• **Supplied records**
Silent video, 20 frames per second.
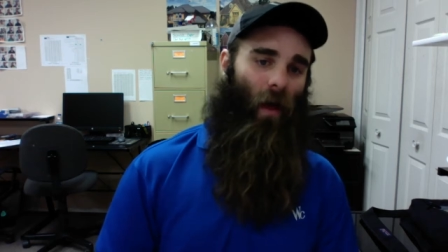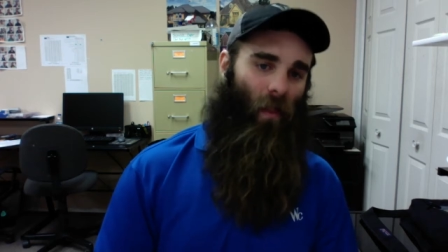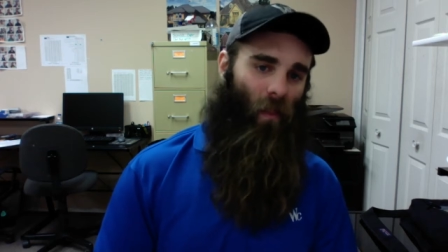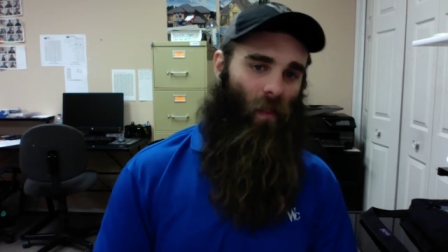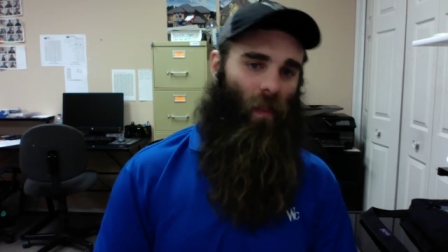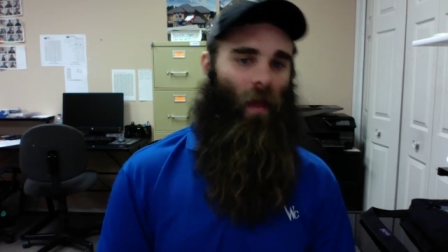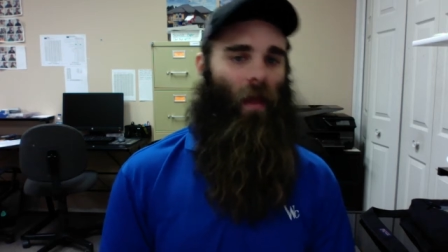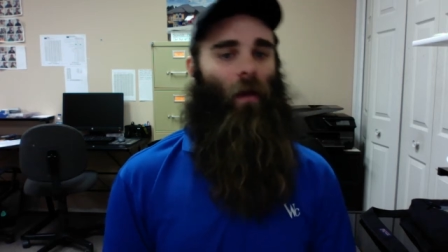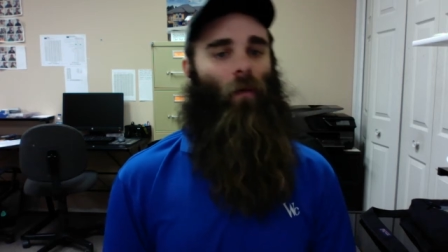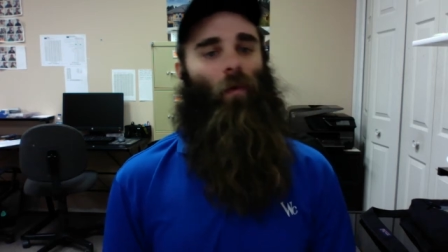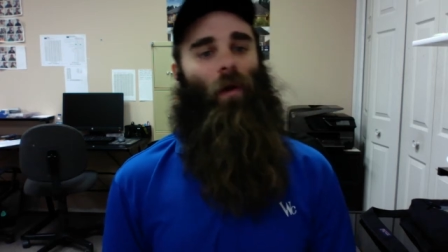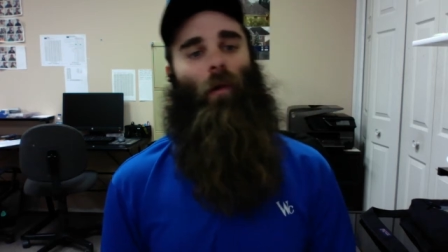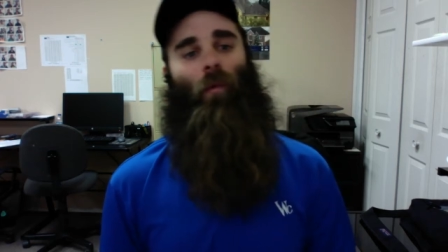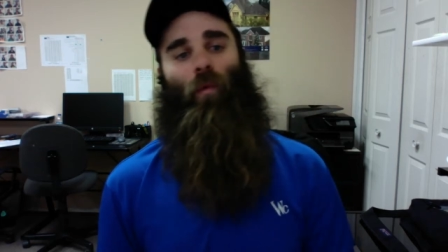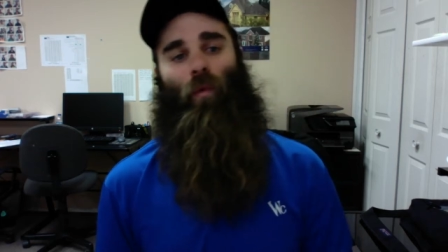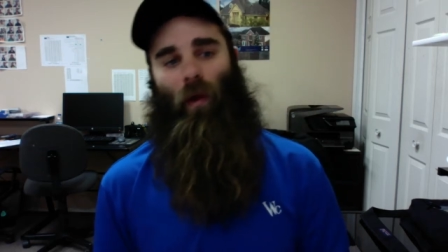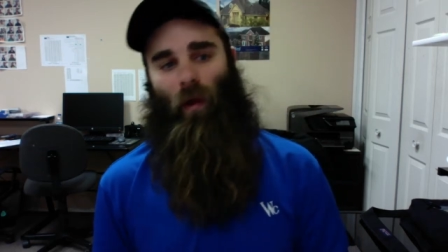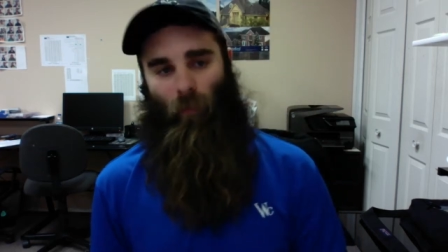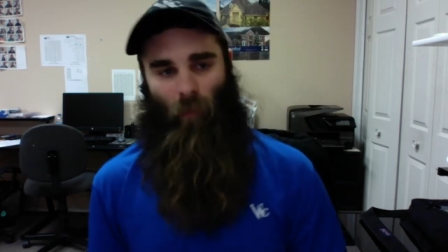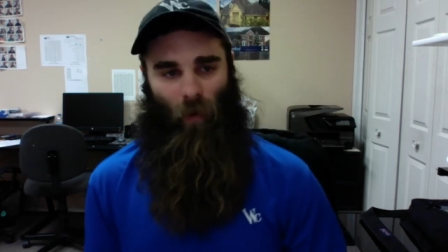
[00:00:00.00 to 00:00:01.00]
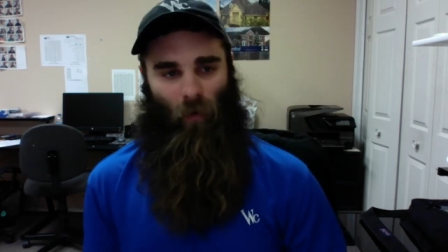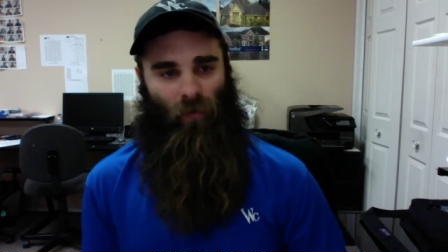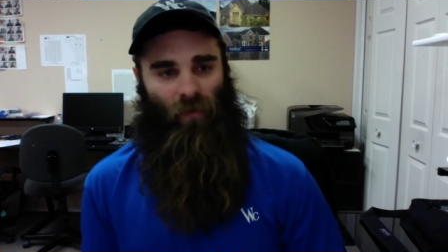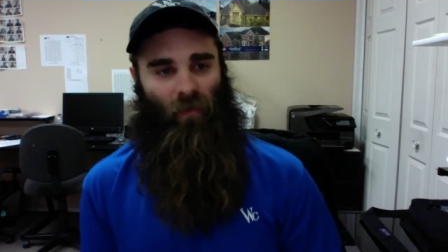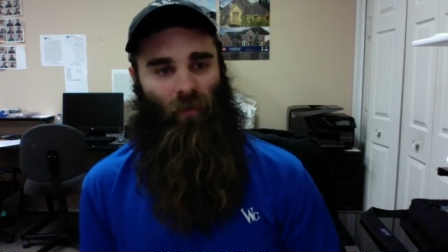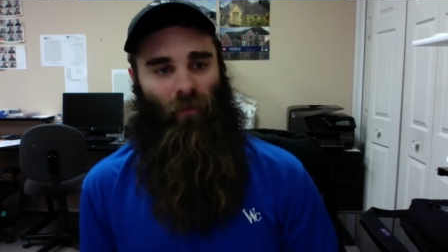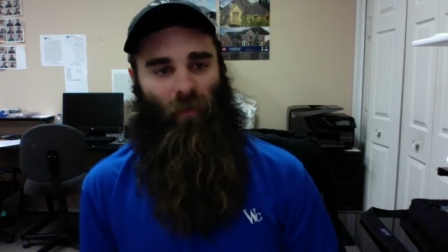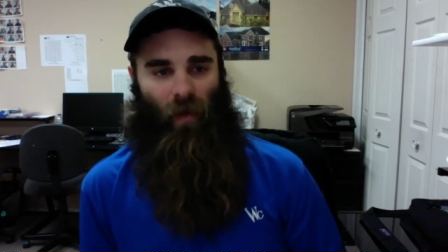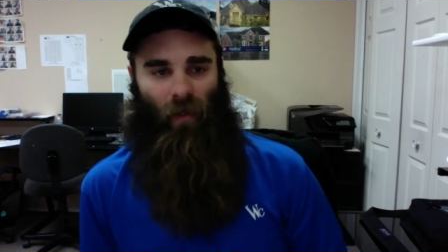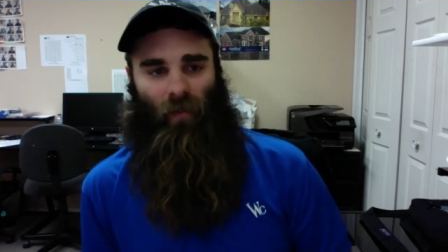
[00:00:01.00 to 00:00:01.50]
and then we repost
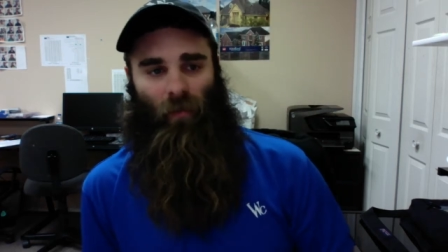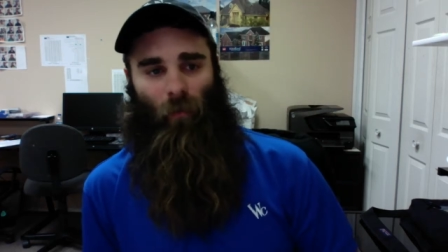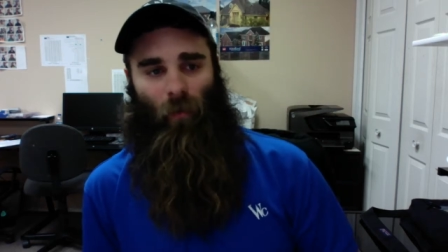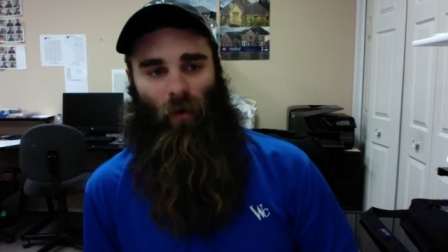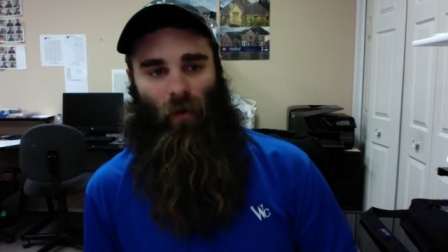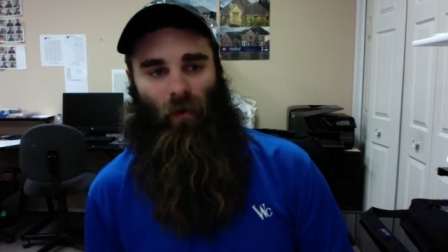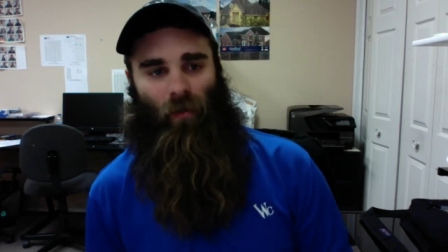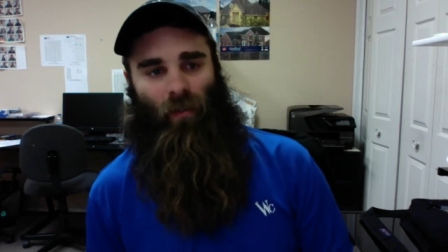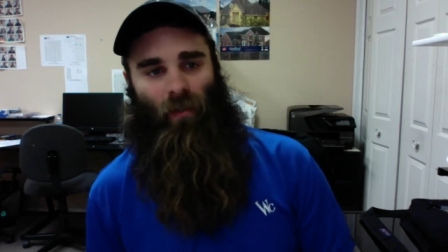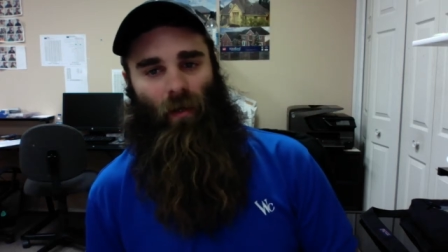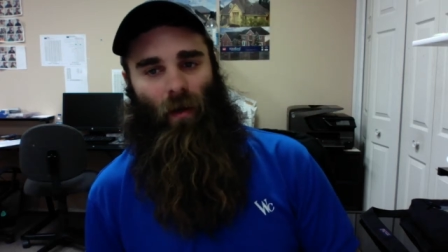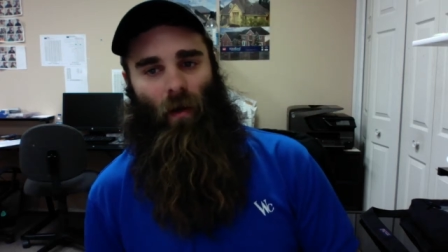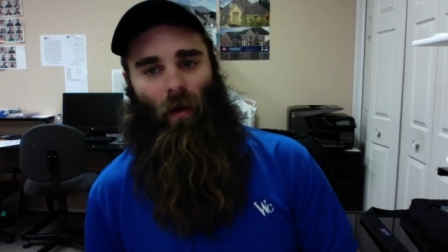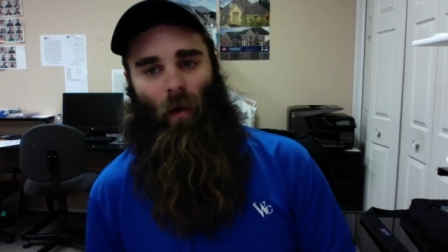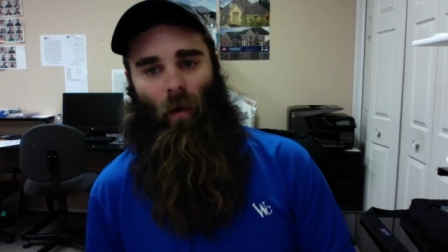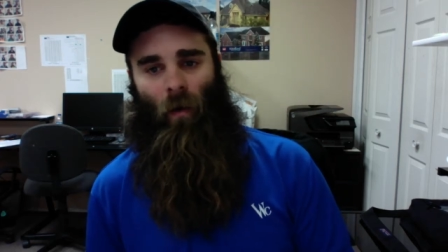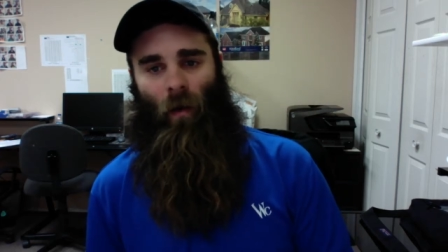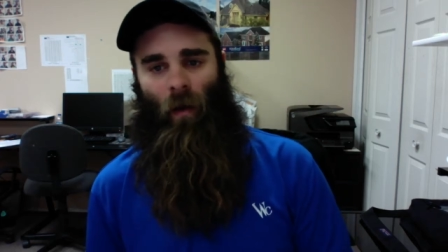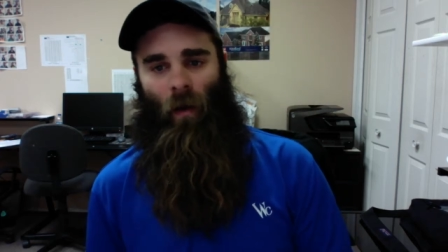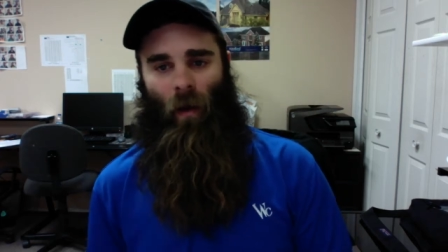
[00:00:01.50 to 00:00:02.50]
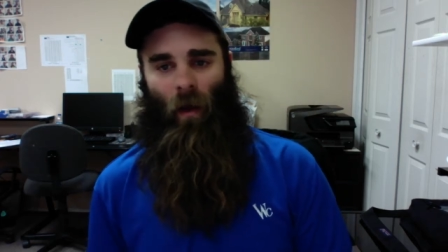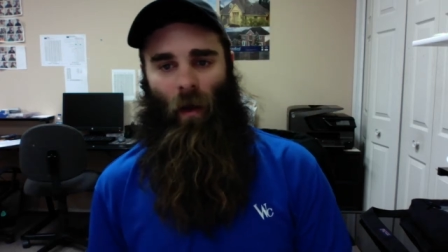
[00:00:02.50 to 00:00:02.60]
to Facebook. So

• **Brief**
In your copy, include no pictures, but set down every record exactly.

• **Solved problem**
Silent video, 20 frames per second.
[00:00:00.00 to 00:00:01.00]
[00:00:01.00 to 00:00:01.50]
and then we repost
[00:00:01.50 to 00:00:02.50]
[00:00:02.50 to 00:00:02.60]
to Facebook. So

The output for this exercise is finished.